At 88, my father-in-law took me up into the San Juan Mountains, back to where he’d grown up as a cowboy. This photo is his view as he grew up. On our trip, I watched him, aged but steady, as we drove the winding dirt roads toward the peaks. His gaze was distant, fixed on the mountains he knew so well, his voice deep and calm as he told me stories of his life out here, tales of hardship and grit that he recounted like they were just another day on the job.

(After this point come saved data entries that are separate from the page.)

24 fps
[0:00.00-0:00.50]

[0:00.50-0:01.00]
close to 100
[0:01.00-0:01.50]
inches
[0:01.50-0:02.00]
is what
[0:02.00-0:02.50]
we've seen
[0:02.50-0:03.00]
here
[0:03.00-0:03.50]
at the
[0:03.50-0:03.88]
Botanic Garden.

He told me about a brutal snowstorm that hit early one season, catching everyone off guard. The family’s horses were grazing in a high mountain corral, and he had no choice but to go up and try to rescue them. “Snow came fast, and it was already up to the horses’ bellies when I got there,” he said, as if he could still feel it. He laughed as he recalled getting snowed into the nearby cabin with nothing but a case of canned tomatoes. “That was all there was,” he chuckled. “For a week, breakfast, lunch, and dinner. I was red as the mountains by the time I got out of there.”

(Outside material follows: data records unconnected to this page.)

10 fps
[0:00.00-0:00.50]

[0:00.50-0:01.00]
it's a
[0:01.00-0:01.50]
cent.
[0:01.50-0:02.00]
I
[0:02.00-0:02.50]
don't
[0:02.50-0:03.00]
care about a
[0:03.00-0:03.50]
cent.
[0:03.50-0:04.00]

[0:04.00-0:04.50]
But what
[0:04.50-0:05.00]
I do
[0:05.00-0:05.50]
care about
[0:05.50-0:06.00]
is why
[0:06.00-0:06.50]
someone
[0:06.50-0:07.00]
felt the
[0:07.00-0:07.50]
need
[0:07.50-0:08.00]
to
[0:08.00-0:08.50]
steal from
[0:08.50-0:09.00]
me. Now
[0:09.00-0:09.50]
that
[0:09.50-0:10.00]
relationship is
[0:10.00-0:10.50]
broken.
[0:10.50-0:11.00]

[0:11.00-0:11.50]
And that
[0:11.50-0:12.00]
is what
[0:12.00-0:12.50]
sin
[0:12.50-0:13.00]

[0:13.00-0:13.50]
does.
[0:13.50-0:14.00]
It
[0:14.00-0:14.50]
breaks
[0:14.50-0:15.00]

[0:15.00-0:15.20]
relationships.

His voice softened as he told me about spring runoff and the river crossings. He’d once tried to cross on foot when the water was high, figuring he’d be quick enough. But halfway through, he slipped and was swept downstream, the icy water taking his breath. “I thought it was the end,” he admitted, almost in a whisper. “Then my horse came up beside me, steady as a rock, and I grabbed hold.” That horse saved him, pulling him out onto the bank, his life owing to the animal’s loyalty and his own grit.

Listening, I was awestruck. The life he took for granted was a rugged hero’s journey to me, each hardship a lesson his father had left him to learn through action, not words. Looking out over the mountains that had shaped him, I saw the San Juans differently, through his eyes—a wild, unforgiving land that had carved him into the man he was.